- _PROVIDED DATA_
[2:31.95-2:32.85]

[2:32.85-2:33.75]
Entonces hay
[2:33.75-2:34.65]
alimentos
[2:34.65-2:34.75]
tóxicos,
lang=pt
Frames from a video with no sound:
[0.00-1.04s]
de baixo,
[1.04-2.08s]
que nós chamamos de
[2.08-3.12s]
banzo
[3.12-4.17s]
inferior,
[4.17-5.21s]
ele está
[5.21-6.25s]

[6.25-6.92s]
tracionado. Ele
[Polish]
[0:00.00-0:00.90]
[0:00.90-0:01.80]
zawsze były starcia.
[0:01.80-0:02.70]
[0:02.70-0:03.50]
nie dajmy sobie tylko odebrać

==

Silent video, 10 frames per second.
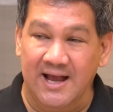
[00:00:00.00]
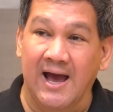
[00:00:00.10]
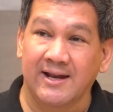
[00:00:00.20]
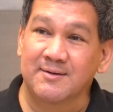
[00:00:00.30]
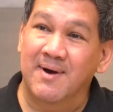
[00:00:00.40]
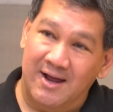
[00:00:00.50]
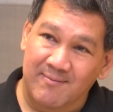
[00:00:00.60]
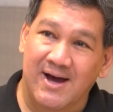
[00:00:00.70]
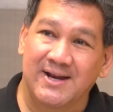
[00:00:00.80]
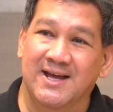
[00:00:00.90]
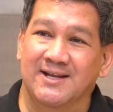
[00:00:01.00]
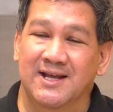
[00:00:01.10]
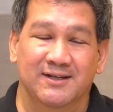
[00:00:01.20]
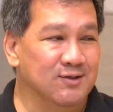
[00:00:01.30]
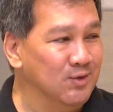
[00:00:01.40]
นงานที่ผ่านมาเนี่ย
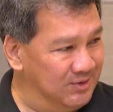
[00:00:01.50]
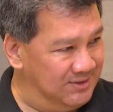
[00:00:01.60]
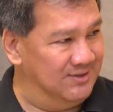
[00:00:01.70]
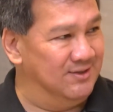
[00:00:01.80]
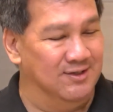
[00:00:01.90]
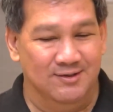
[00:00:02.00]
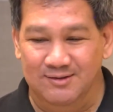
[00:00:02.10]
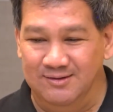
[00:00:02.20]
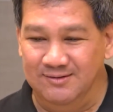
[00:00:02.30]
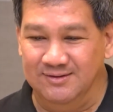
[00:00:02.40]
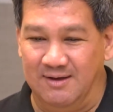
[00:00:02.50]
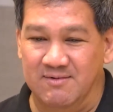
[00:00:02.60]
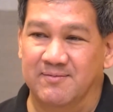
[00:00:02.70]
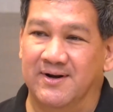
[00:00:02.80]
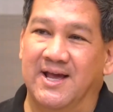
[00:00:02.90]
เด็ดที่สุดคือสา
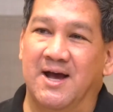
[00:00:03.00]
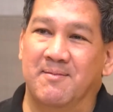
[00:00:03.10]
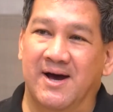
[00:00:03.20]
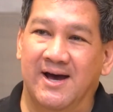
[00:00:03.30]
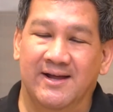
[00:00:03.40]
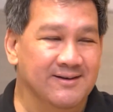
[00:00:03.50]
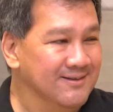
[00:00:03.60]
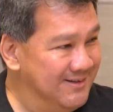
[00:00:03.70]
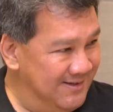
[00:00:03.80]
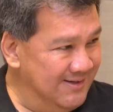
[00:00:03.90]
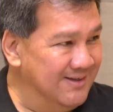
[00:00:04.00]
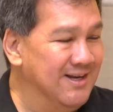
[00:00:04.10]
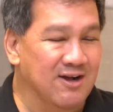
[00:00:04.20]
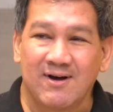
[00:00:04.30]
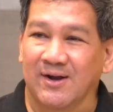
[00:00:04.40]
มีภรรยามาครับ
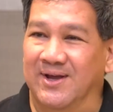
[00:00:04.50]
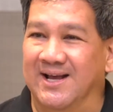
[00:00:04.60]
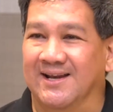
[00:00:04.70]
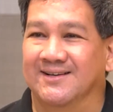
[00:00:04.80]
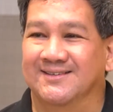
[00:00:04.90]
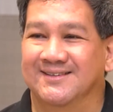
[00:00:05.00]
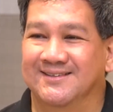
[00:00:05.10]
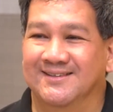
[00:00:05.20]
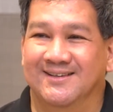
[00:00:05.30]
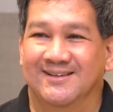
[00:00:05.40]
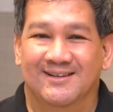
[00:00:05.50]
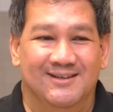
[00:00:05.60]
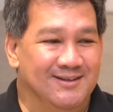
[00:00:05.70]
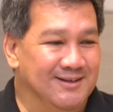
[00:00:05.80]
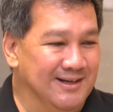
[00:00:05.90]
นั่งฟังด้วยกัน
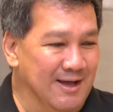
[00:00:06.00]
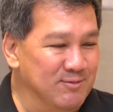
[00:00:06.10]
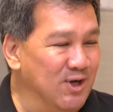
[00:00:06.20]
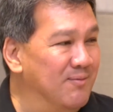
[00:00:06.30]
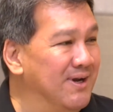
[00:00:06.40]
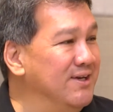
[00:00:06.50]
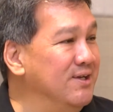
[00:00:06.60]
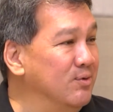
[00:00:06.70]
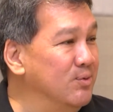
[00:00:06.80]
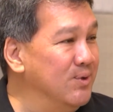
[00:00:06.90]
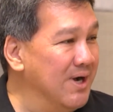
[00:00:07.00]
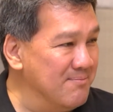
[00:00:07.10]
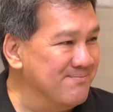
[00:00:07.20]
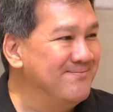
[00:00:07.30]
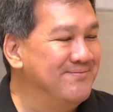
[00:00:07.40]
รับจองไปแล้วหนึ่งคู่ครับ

- _WHAT YOU WILL DO_
Starting at the line above that holds "[00:00:05.80]", return each line up to and including the one that holds "[00:00:07.30]", exactly as written, minus any pictures.

- _REPLY TO THE TASK_
[00:00:05.80]
[00:00:05.90]
นั่งฟังด้วยกัน
[00:00:06.00]
[00:00:06.10]
[00:00:06.20]
[00:00:06.30]
[00:00:06.40]
[00:00:06.50]
[00:00:06.60]
[00:00:06.70]
[00:00:06.80]
[00:00:06.90]
[00:00:07.00]
[00:00:07.10]
[00:00:07.20]
[00:00:07.30]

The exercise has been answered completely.